• _DESCRIPTION OF THE TASK_
Please return the full listing word for word, leaving out any pictures.

---------- DATA FOR THIS EXERCISE

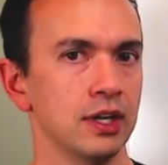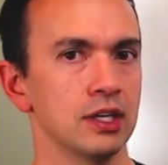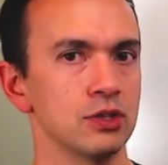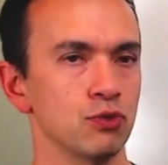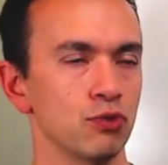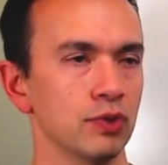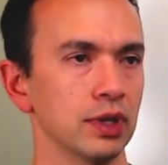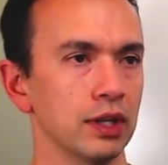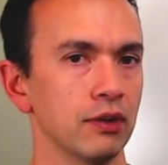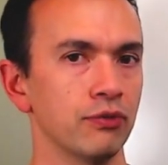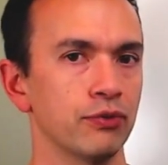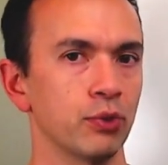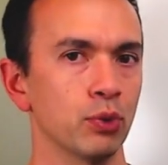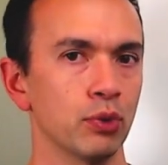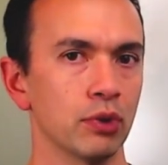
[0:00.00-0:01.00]
it's really
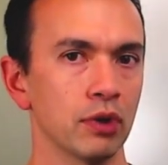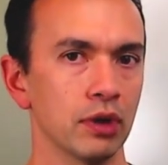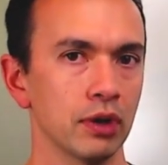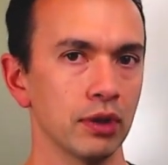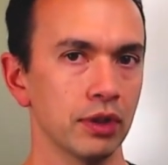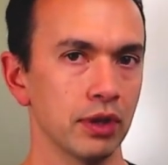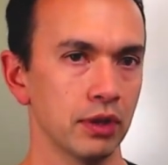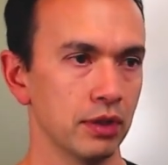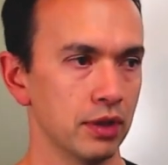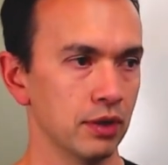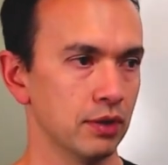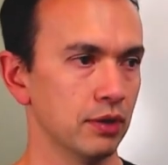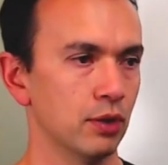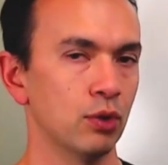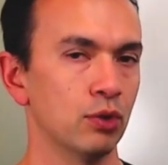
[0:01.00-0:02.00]
for
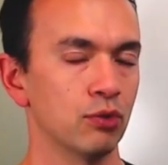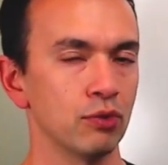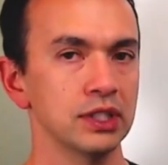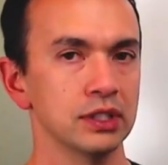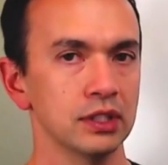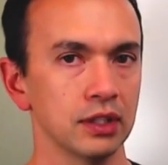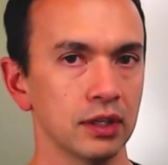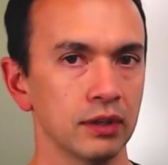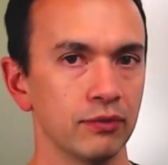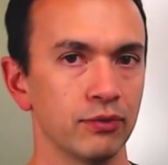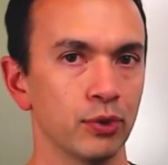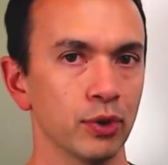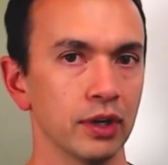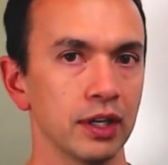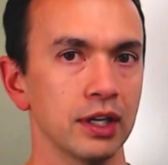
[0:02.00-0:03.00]
the whole reason
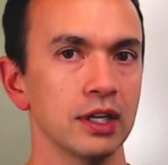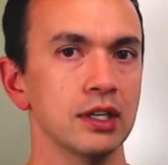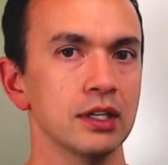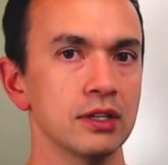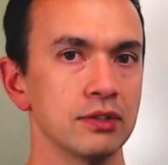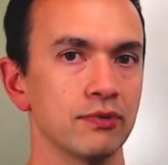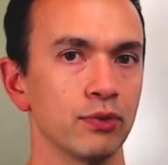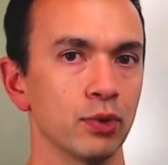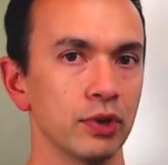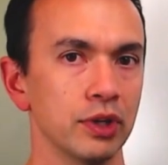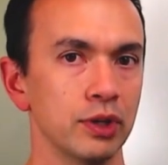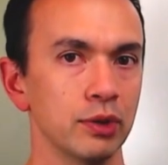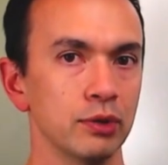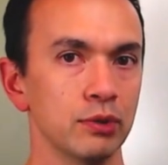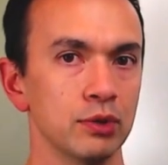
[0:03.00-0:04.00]
for it is for
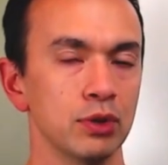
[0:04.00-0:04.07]
you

--------------------

• _EXERCISE OUTPUT_
[0:00.00-0:01.00]
it's really
[0:01.00-0:02.00]
for
[0:02.00-0:03.00]
the whole reason
[0:03.00-0:04.00]
for it is for
[0:04.00-0:04.07]
you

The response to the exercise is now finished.